* [Instructions to follow] Below are records to repeat exactly; copy them without the pictures.

++++ Available data

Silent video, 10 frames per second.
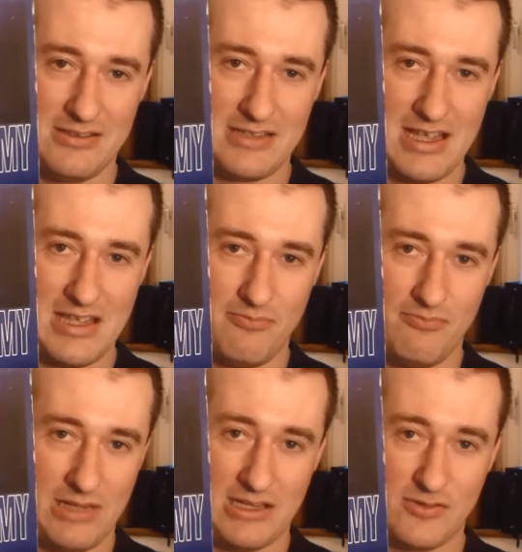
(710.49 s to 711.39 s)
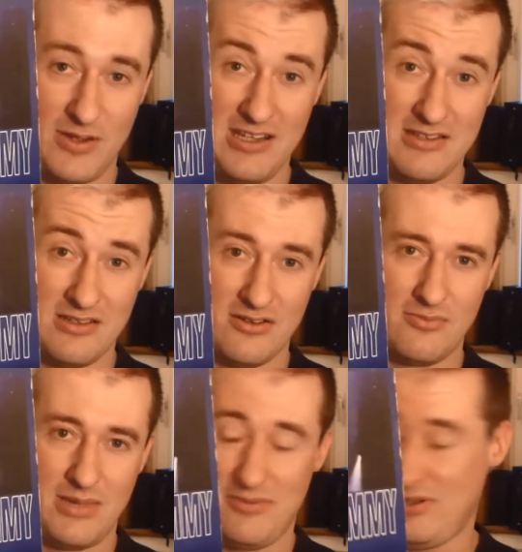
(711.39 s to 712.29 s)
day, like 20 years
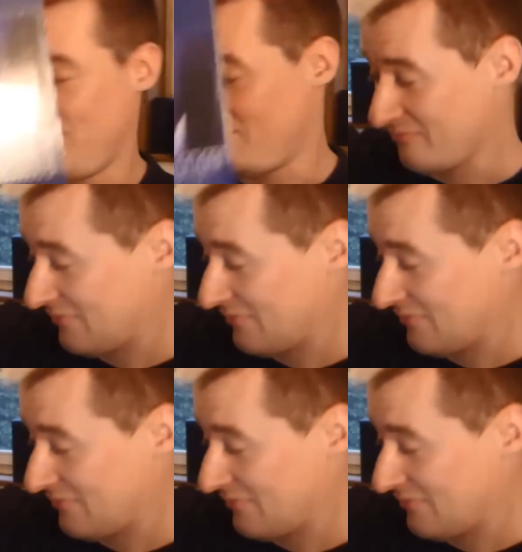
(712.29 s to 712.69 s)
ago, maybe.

++++++++

* [Response]
Silent video, 10 frames per second.
(710.49 s to 711.39 s)
(711.39 s to 712.29 s)
day, like 20 years
(712.29 s to 712.69 s)
ago, maybe.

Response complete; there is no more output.